Skip Bennett

Company: Island Creek Oysters
Role: Founder & Owner
Website: www.islandcreekoysters.com
Twitter: @icobenny // @islandcreek

Skip Bennett has spent his entire life on Duxbury Bay. As a local who can trace his lineage back to the Mayflower, he grew up catching lobsters with his dad, who was a part-time lobsterman, and digging steamers with his grandmother. After graduating from Merrimack College with a finance degree, Skip quickly realized that his passion for working on the bay would always trump a life behind a desk. Instead of taking a job in New York, he returned to Duxbury to make a living by the water. He started by growing quahog clams, which all died from disease in 1995. So he decided to give oysters a try instead.

Despite some very loud and serious reservations from friends and fellow fishermen, Skip started his search for an education in oyster farming and his first batch of seed. Through that process he met Christian Horne, an oyster farmer whose family owned Chance Along Farm in Freeport, Maine. Christian needed a place to grow oysters; Skip needed seed. It quickly became a happy partnership and after many trials and tribulations, they started growing some damn fine oysters.

As an oyster farmer, Skip is considered an artisan. He often compares the process to winemaking and has honed his growout methods to capture the unique flavor of Duxbury Bay between two shells. For over 15 years, he and the team behind Island Creek Oysters have harvested a consistent, flavorful oyster to overwhelming acclaim from chefs, media and epicureans nationwide.

Skip now oversees the largest producing farm and crew at Island Creek and is the owner of the wholesale arm of the company, Island Creek, Inc. Despite his many attempts to stay out of an office, he does a great job shifting back and forth between the world of the boots and the land of the suits (don’t worry: he’s still on the water every day).
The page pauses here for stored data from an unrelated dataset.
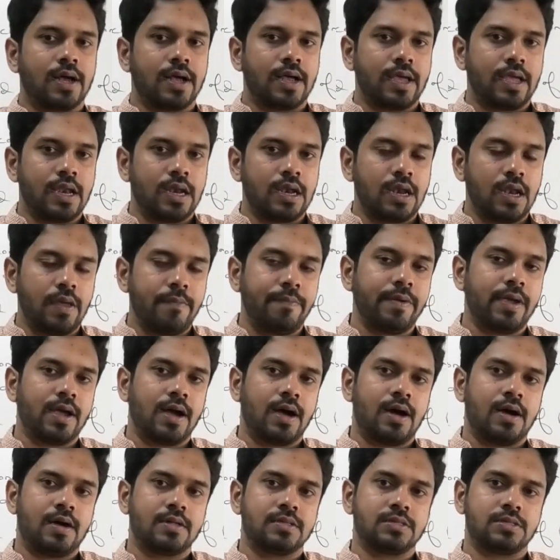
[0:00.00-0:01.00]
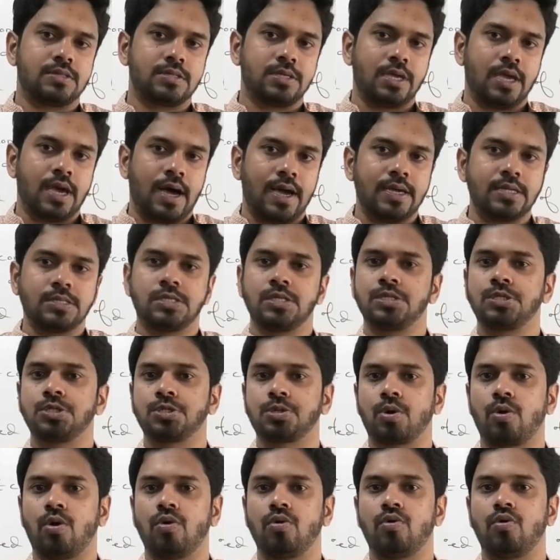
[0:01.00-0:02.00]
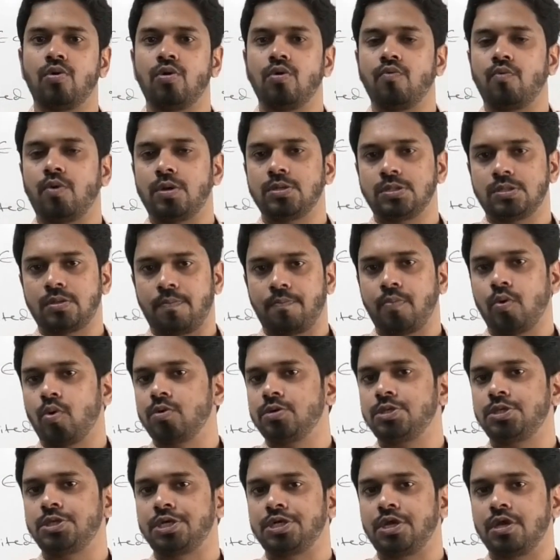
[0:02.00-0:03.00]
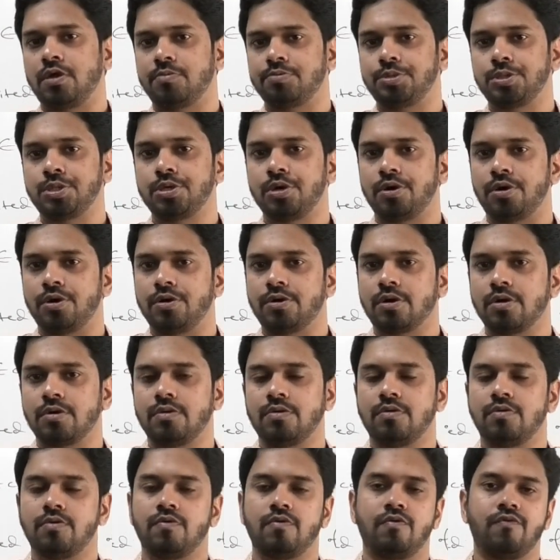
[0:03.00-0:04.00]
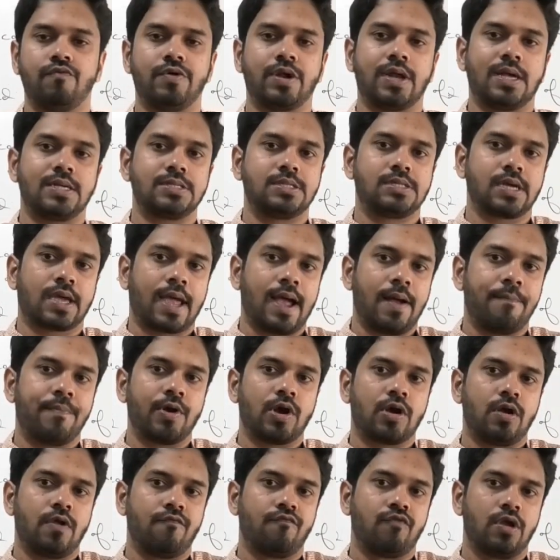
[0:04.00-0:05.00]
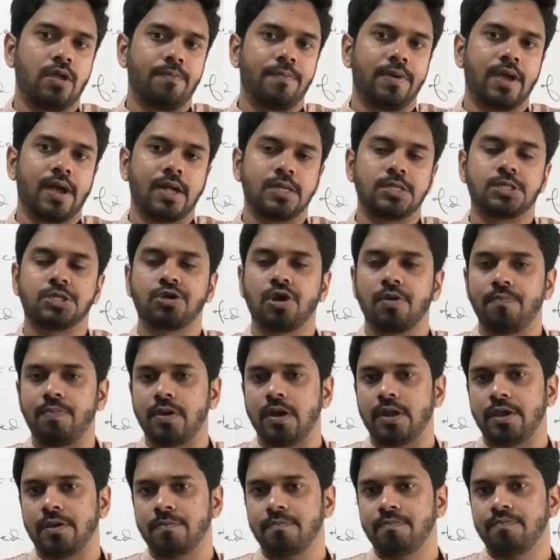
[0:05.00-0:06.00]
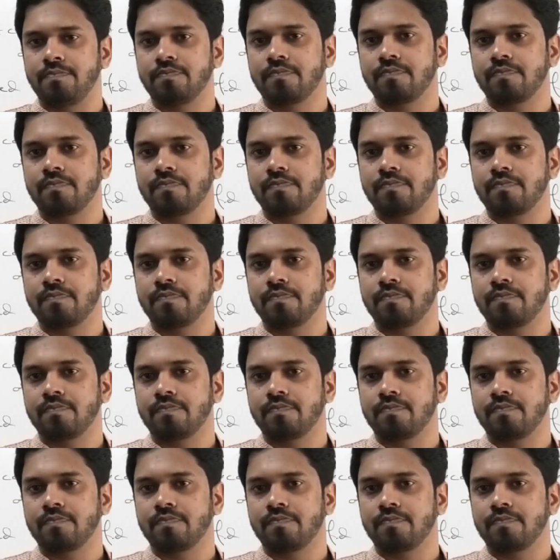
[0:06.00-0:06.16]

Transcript: In Libya, the ISIS stronghold was the port city of Sirte, whereas the capital of Libya is Tripoli.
With the opening of Island Creek Oyster Bar in 2010, Skip’s first restaurant venture, his goal was to expand upon the locavore movement. Rather than bringing the farmer to the restaurant, with Island Creek Oyster Bar, brought the restaurant to the farmer. A place where guests can reliably and consistently find hand-selected local and sustainably-raised seafood and shellfish, while learning the importance of local and sustainable products, Island Creek Oyster Bar is a joint venture from Skip and partners Jeremy Sewall and Garrett Harker.

In 2013, Skip and his partners collaborated once again to open Row 34 in Boston’s Fort Point neighborhood. Located at 383 Congress Street, Row 34 is a workingman’s oyster bar: an approachable and convivial neighborhood-focused restaurant and bar that will continue the team’s mission of celebrating New England’s rich seafood traditions and the farmers, fishermen, and lobstermen who inspire them.

When he isn’t on the water or at the restaurant, Skip spends his time traveling and working with the Island Creek Oysters Foundation project in Zanzibar. He has two daughters who share his passion for the water and spend most of their summer days on the bay with their dad.